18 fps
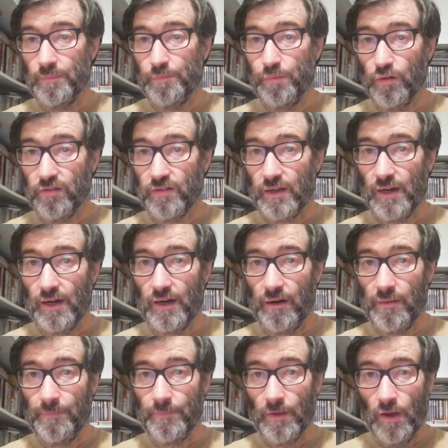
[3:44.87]

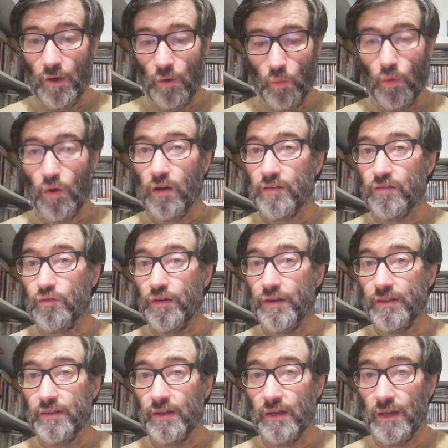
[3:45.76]
postcard was
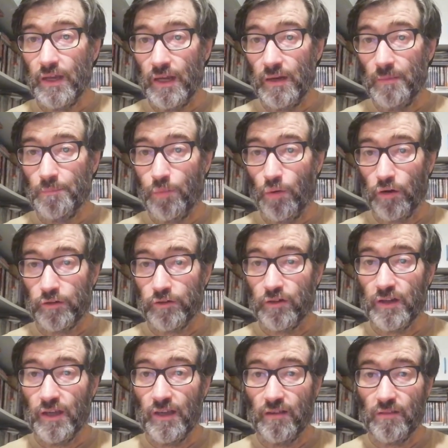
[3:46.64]
written in
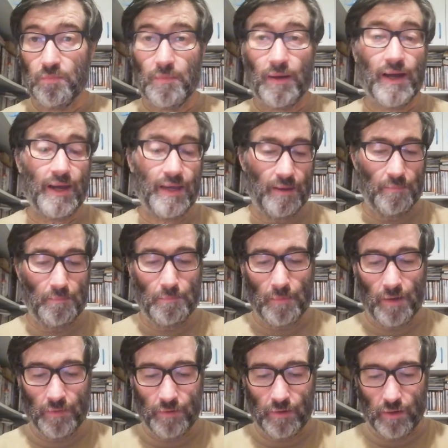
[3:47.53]
Portuguese, my
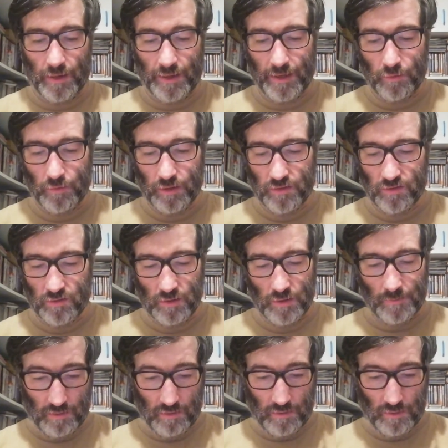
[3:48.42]
mother language.
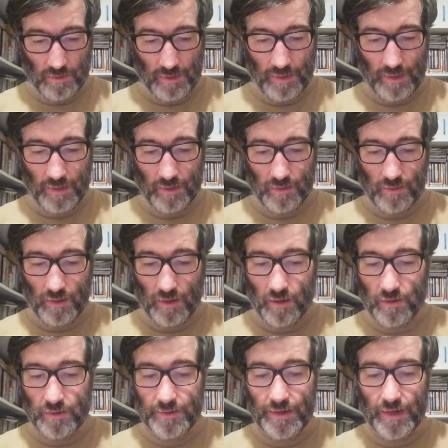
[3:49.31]
And
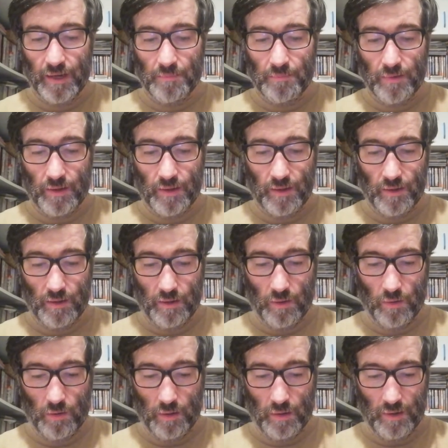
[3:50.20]
her name
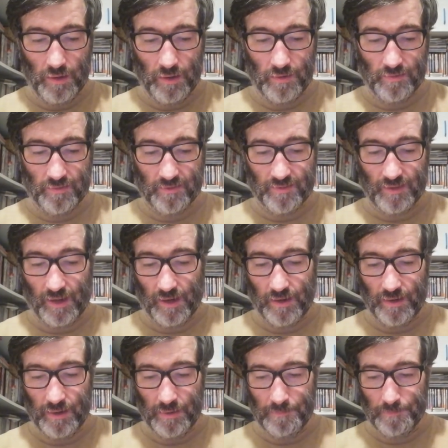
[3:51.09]
is
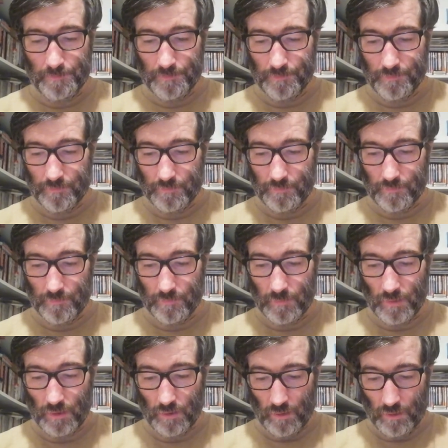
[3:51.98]
Sarah.
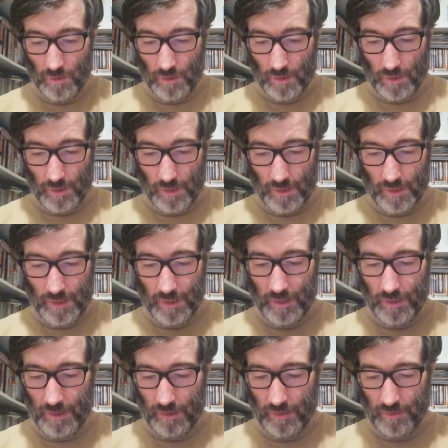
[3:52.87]

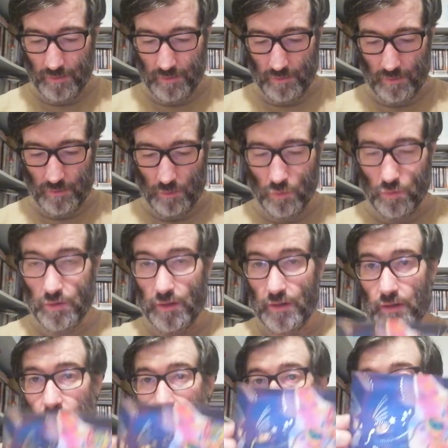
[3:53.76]
And
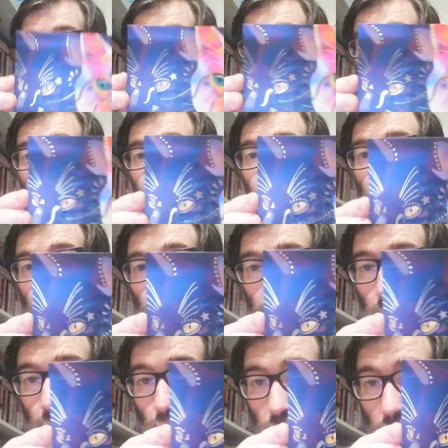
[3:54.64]
look, another
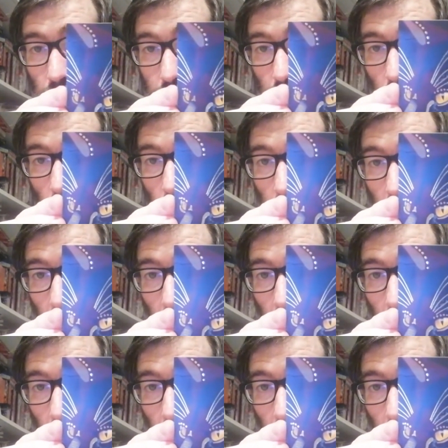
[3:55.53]
beautiful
-------------------------
• Activity
Retype everything in the material word for word, minus pictures.

• Solution below
18 fps
[3:44.87]

[3:45.76]
postcard was
[3:46.64]
written in
[3:47.53]
Portuguese, my
[3:48.42]
mother language.
[3:49.31]
And
[3:50.20]
her name
[3:51.09]
is
[3:51.98]
Sarah.
[3:52.87]

[3:53.76]
And
[3:54.64]
look, another
[3:55.53]
beautiful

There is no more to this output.